Sachs' technical fixes frequently turned out to be anything but simple. The saga of Dertu's wells is illustrative. Ahmed Mohamed, the local man in charge of the effort, discovers that he needs to order a crucial part for a generator that powers the wells. The piece takes four months to arrive, and then nobody knows how to install it. Eventually a distant mechanic arrives at great expense. A couple of years later, Munk returns to find Mohamed struggling with the same issues: The wells have broken down again, the parts are lacking, and nobody knows how to fix the problem.

A little more than a year after that, the wells are up and running again, and the Millennium Villages blog celebrates Dertu as having "the most reliable water supply within the region." Yet by 2011 the wells have run completely dry due to a drought—a not-uncommon occurrence in the arid region.

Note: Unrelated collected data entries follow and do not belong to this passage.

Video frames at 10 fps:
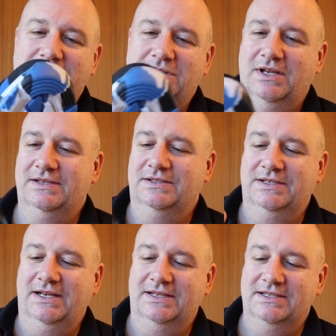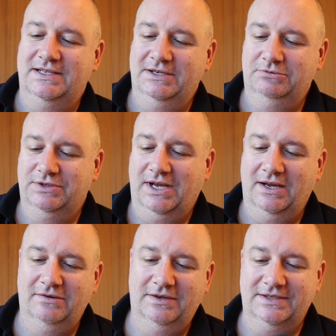as I said, the steel
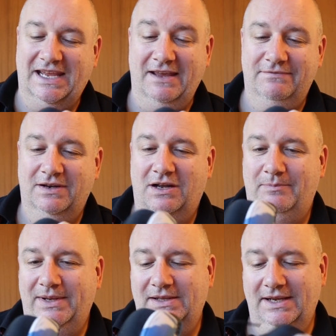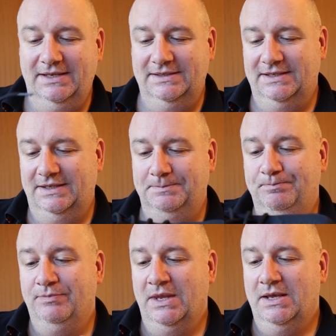toe, there's Kevlar built into
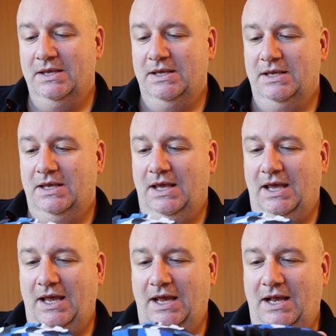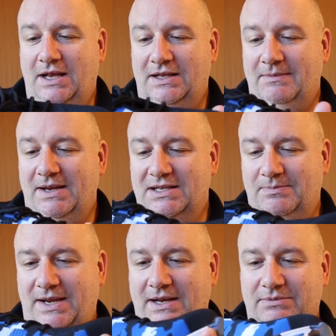them, and they're meant to
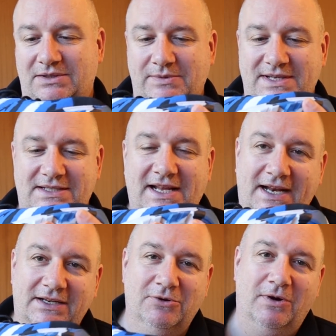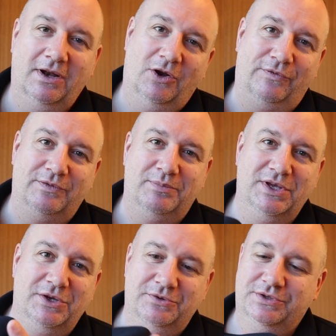be able to withstand quite a lot of
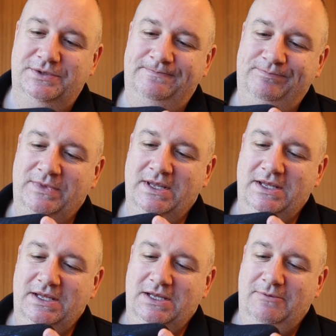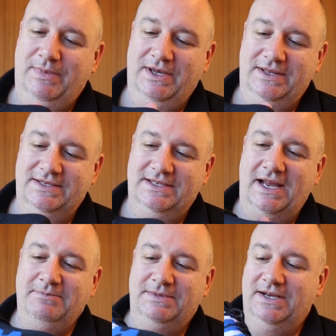abuse, but at the
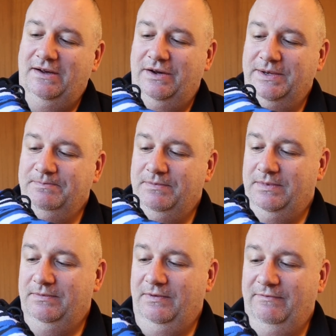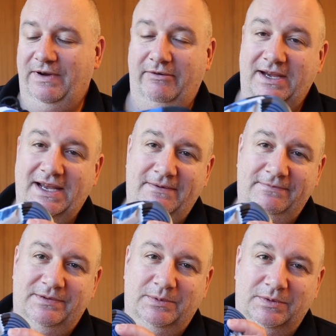same time very
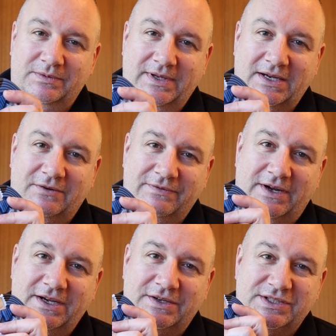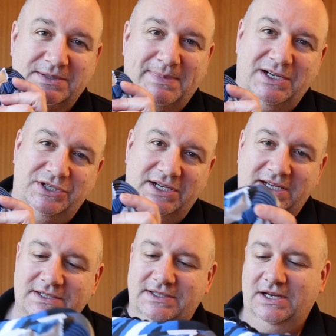comfortable. They've got very nice spongy
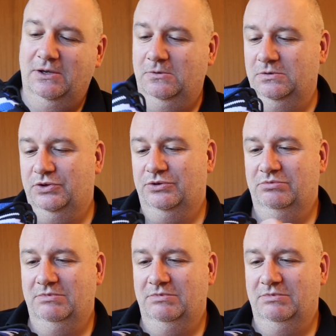insoles.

Such examples multiply in Munk's book, showing that purely technological answers to poverty fall well short of Sachs' promises. It turns out that technology does not implement itself; it requires the assistance of real people subject to widely varying incentives and constraints in complex social and political systems.

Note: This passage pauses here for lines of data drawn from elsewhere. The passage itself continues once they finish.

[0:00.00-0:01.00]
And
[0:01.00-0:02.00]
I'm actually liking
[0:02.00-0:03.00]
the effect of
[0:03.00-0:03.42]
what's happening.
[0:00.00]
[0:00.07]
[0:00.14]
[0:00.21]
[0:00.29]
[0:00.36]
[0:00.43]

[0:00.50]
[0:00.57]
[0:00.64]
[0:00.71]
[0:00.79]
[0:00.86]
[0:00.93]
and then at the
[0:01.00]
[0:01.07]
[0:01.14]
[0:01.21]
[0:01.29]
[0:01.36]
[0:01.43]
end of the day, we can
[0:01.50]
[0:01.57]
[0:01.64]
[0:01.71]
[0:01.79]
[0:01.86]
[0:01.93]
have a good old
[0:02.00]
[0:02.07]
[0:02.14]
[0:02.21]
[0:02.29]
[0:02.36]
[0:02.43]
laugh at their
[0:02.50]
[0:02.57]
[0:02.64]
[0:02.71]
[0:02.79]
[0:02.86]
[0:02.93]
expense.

Munk relates successes as well as failures. Sachs' project spent $1.2 million on health in Ruhiira, hiring two doctors and 13 midwives. Now many fewer mothers in Ruhiira are left to their own resources to give birth, and the prevalence of malaria has fallen dramatically. But too often, the failures seem to offset these small victories. In recent years, Munk has found herself chronicling a rising chorus of criticism. Three months before the release of Munk's book, Foreign Policy published a harsh critique of the project, offering negative verdicts from an impressive roster of experts in the development field.

New York University economist Jonathan Morduch told Foreign Policy that Sachs' "big-package approach is an anachronism relative to the ideas that development economists have gravitated toward.... Sachs ... hoped to show that properly delivered aid could bring about the end of poverty. His critics rarely mention this aspect of his work. The notion of such sweeping change is apparently so implausible to today's development economists that they do not consider it worth refuting. The big aid debate that Sachs initiated is already over.

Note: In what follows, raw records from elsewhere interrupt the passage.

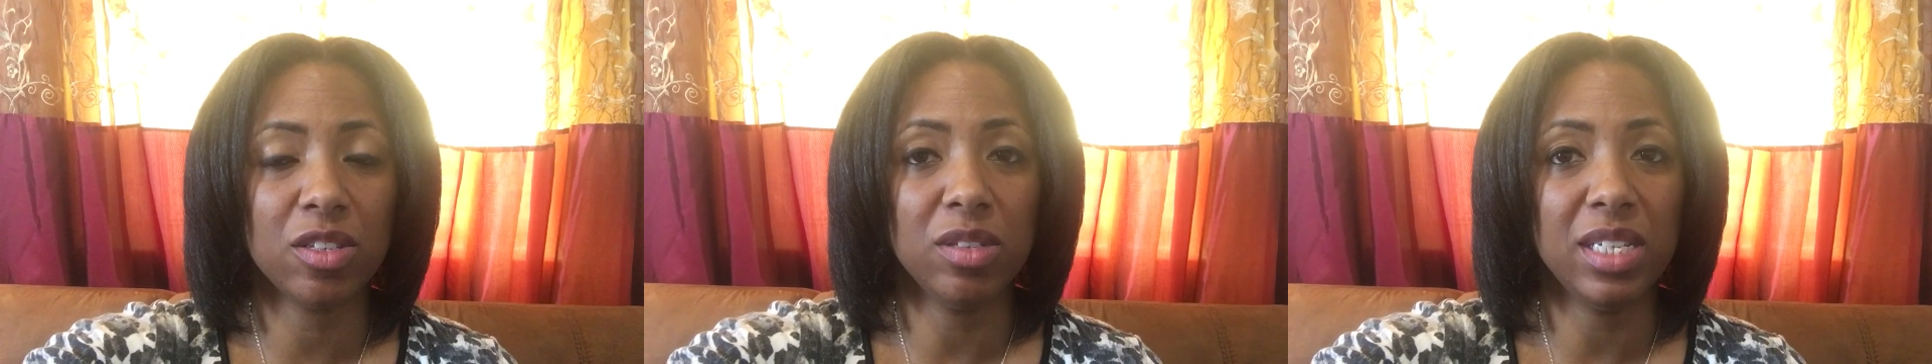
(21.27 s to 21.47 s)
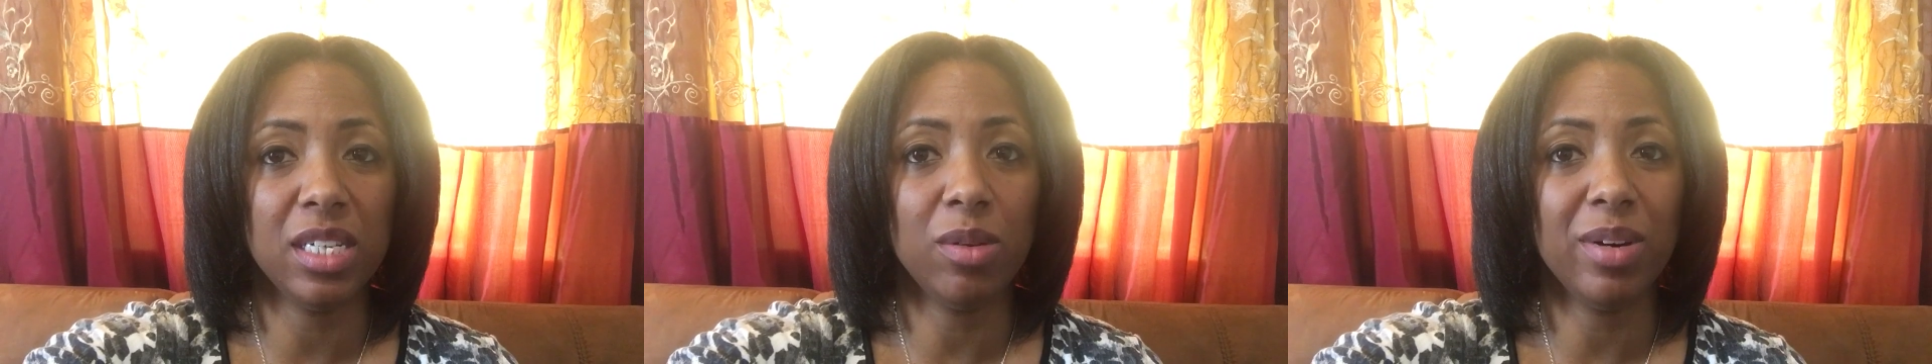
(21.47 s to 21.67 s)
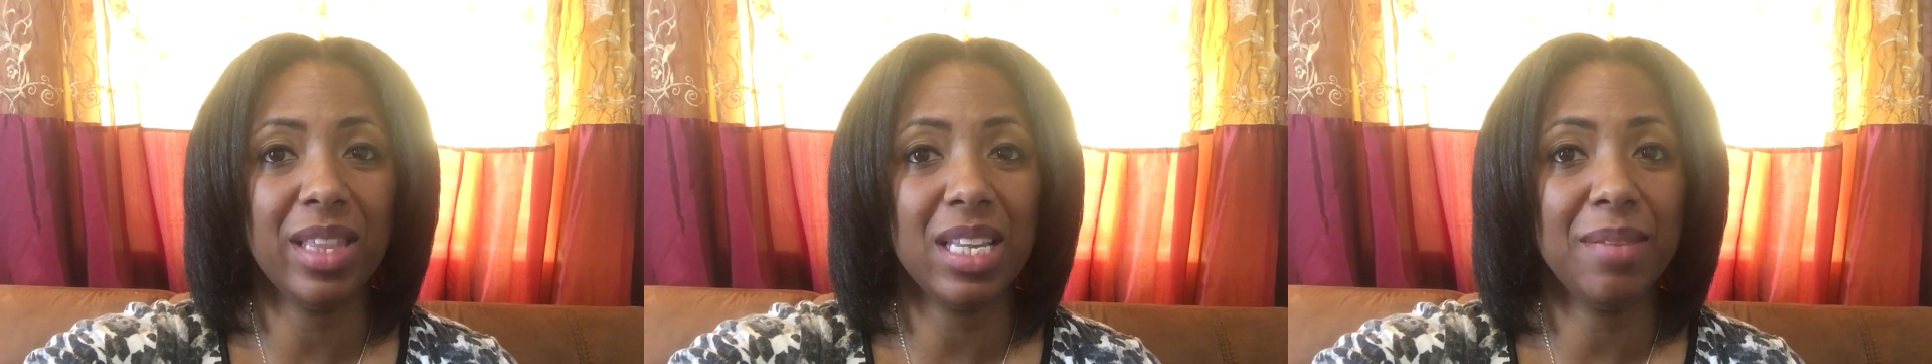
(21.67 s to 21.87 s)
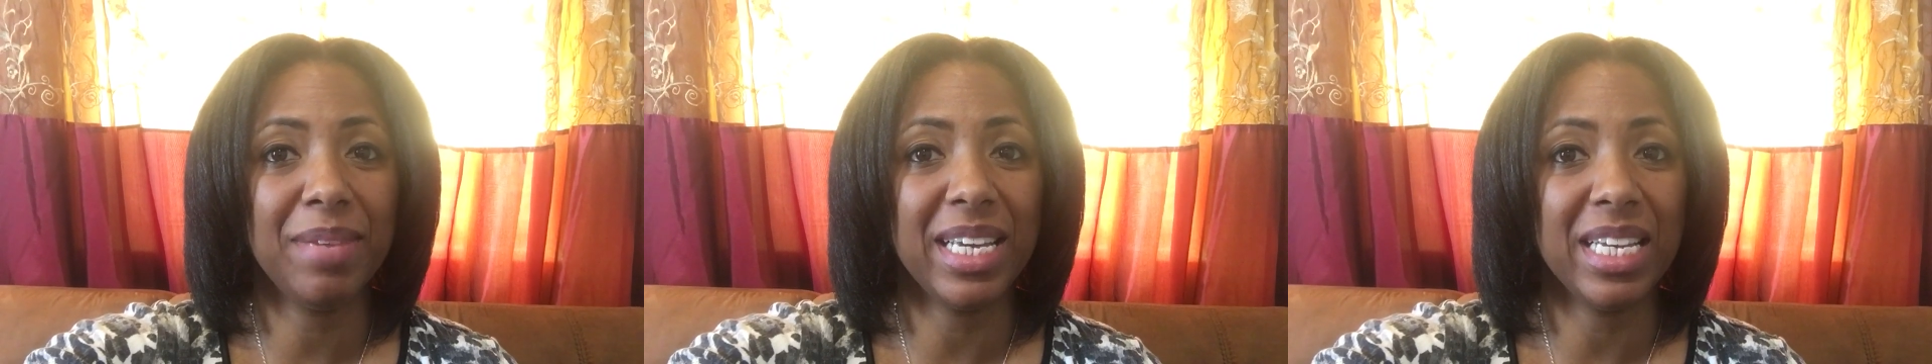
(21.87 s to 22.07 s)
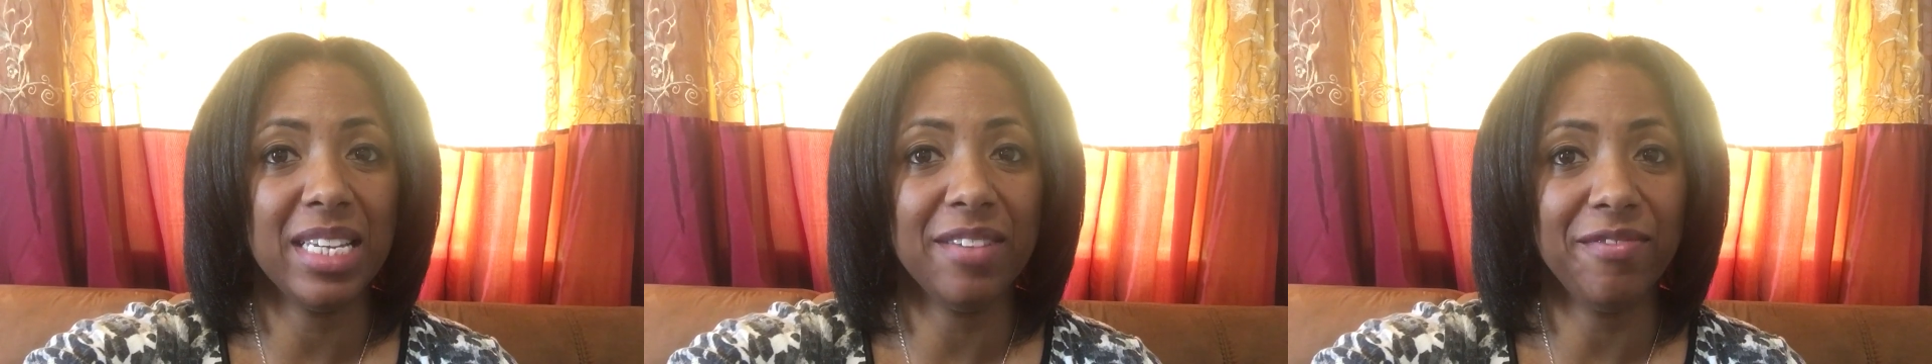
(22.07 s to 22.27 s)
so deal with them
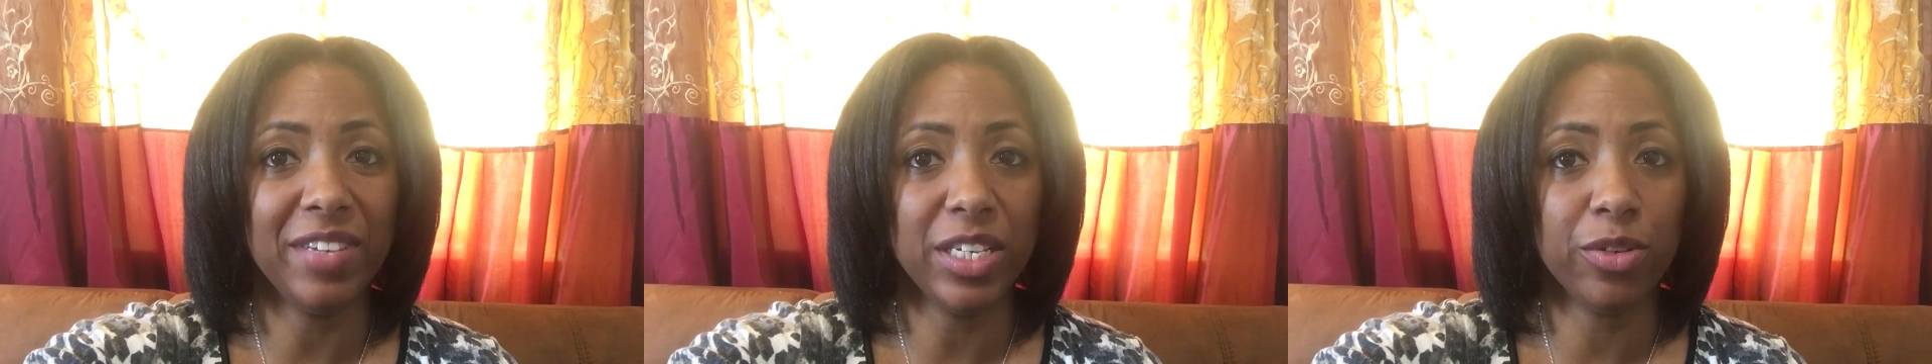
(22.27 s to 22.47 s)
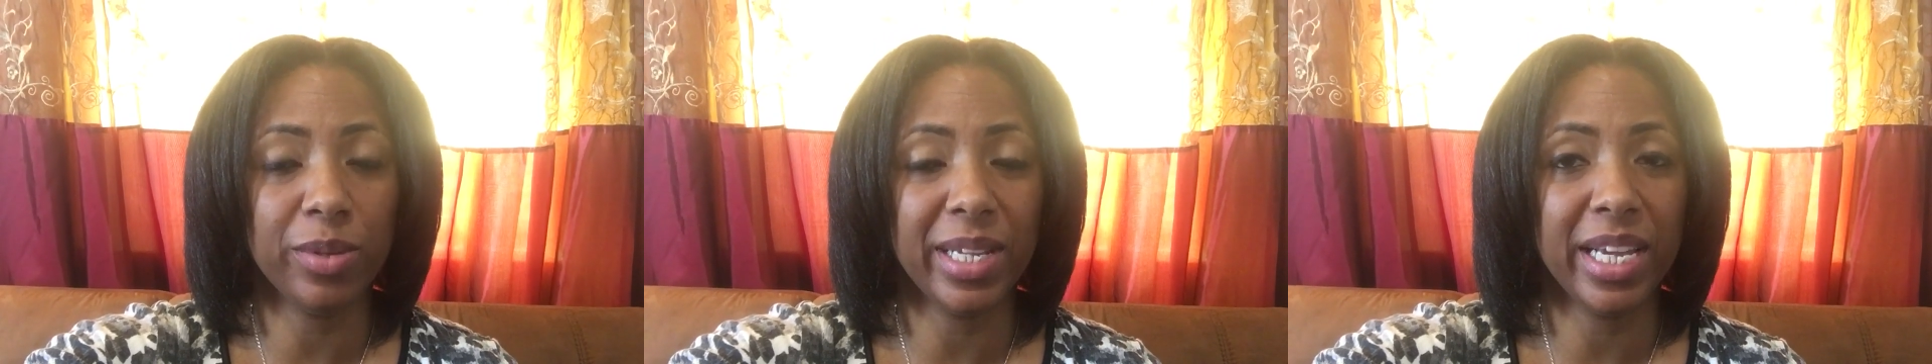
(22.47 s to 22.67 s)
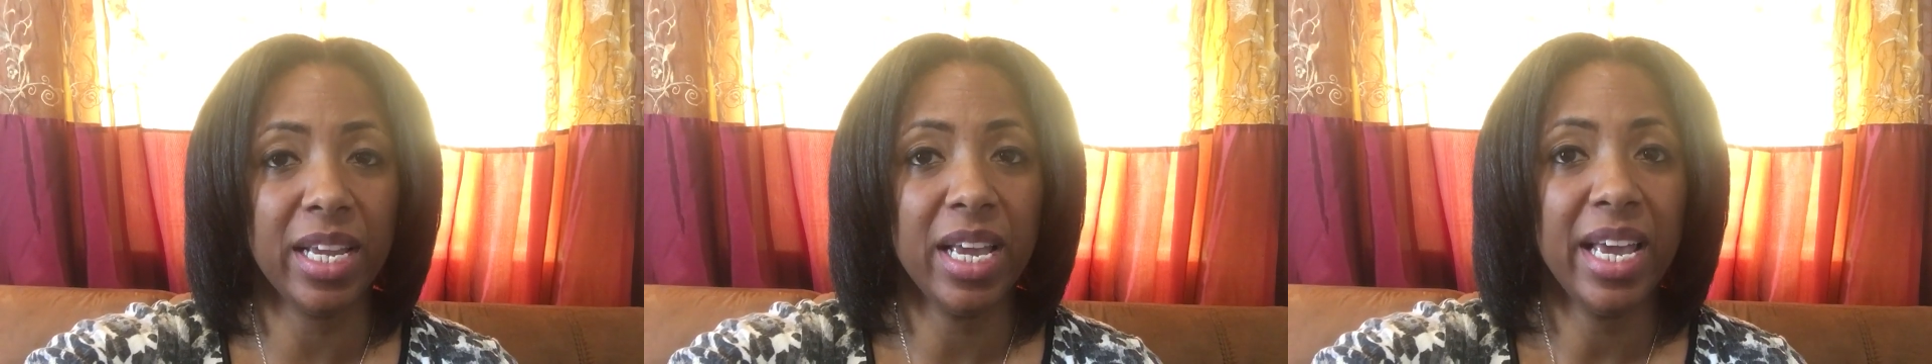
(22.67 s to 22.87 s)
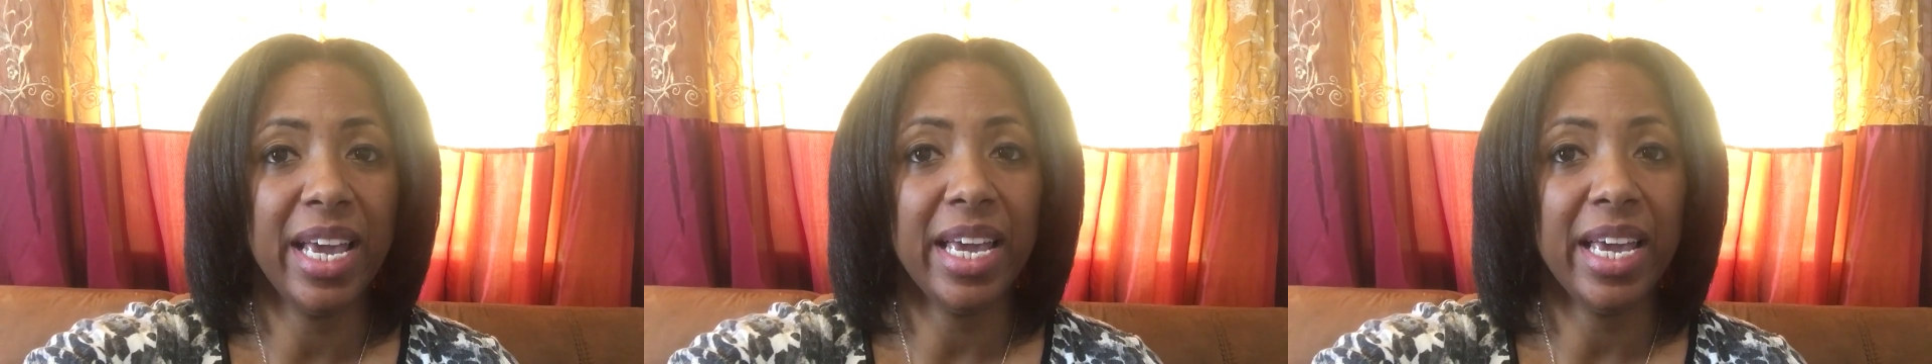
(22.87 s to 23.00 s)
individually.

We can now see that aid and development are two distinct topics that should each have their own separate debates....his idea that aid could rapidly bring the end of poverty was wrong. It's time to move on.
I'm certainly no expert on poverty or the aid/development debate, but I pose this question to those who are: Can we successfully and permanently reduce or eliminate poverty in places like Chad or Haiti without first changing the culture? And if not, how do we 1. change a culture, 2. justify doing so in an age when such attempts are condemned as chauvinistic and imperialistic, and 3. what do we change it to?

It seems to me that a culture cannot be altered without destroying the people who have lived it for centuries or millenia, but even if we could alter a failing culture I doubt there'd be a will to do so given the aversion to cultural imperialism and the embrace of cultural relativism that exists in much of American society.

And yet apart from fundamentally changing the culture I don't see how we can do anything more than bring temporary and minimal relief to the most blighted parts of the world. Aid is just economic aspirin and development requires building an entire infrastructure and network of interlocking institutions that evolve over long spans of time and which are undergirded by attitudes and ways of thinking that are alien to many stuck in poverty today. Can those kinds of changes happen? Can they happen without somehow changing the hearts and the mindset of a people?

I don't think so, which is why I believe that the most important work being done among the poor is that being done by missionaries who not only bring physical relief to those who suffer but also offer them the spiritual resources to gradually free themselves from lifestyles that chain them to their poverty. Without the liberation that those spiritual resources provide anything else we do is like trying to get an overloaded hot air balloon into the air. It just bumps along the ground until the fuel is exhausted and everything remains just as it was at the outset.